This may seem an odd question: surely it just means turning data into a visually accessible form such as charts and diagrams? However, people have been drawing charts for hundreds of years and Edward Tufte published the seminal book “The Visual Display of Quantitative Information” way back in 1983; so why has the term ‘data visualisation’ become so important now? Has something changed and if so, what?
The answer, is that computing has changed the data landscape completely, particularly in the last decade, impacting both the collection and the rendering of data. In the past, collecting, storing and analysing data was an expensive and time consuming process. This situation has been transformed: technology allows for the automated collection of large amounts of data at little or no cost, via server monitoring; website tracking; and automated sensors. At the same time, the growth of computing power and sophisticated software has made the analysis of large data sets feasible and allowed analysis and presentation to be conducted in real time.
In the process, the nature and purpose of data visualisation has split into several distinct areas that deserve to be understood independently. In other words, ‘data visualisation’ is not one topic, but several, each with specific characteristics.

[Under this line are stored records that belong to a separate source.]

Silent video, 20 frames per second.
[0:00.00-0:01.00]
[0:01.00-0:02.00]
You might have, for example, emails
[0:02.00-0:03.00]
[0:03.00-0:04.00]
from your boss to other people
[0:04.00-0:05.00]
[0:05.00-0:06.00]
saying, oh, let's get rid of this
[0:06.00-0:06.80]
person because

The most basic form of data visualisation is the oldest: the charting of data in order to communicate ideas. At its heart, the aim is to express an idea using data, in order to persuade an audience.
The key to doing it well is in the selection of the right type of charts; the simple and effective design of those charts (as covered extensively by Tufte); and good storytelling to hold it all together.

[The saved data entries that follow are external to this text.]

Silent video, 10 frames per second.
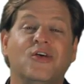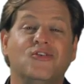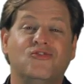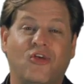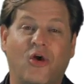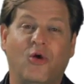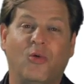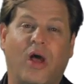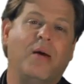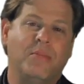
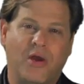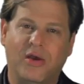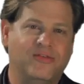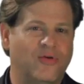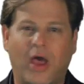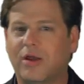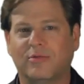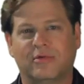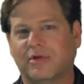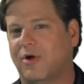So I'm married, so I
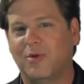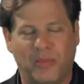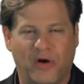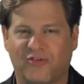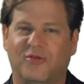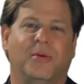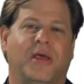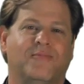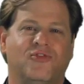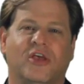don't go to bars to
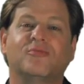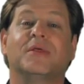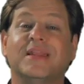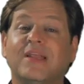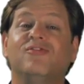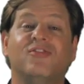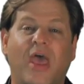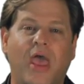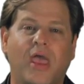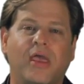pick up chicks, but let's
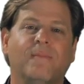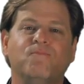say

Advances in technology have made it easier for people to produce charts, but had little other impact.
The second type of data visualisation relies on the power of computing to collect and analyse data in real time. Rather than charts being static representations, these ‘dashboards’ update live as new data arrives, allowing users to actively monitor the situation. While real-time updates are an innovation, the actual charts being used are often very traditional: just line charts, histograms, bar charts and pie charts.
Real-time data visualisation is hugely valuable in a range of situations like medical monitoring; call centre activity tracking; server monitoring; and power station control rooms. In these cases, people can use the charts to rapidly spot when things are going wrong and apply corrective actions.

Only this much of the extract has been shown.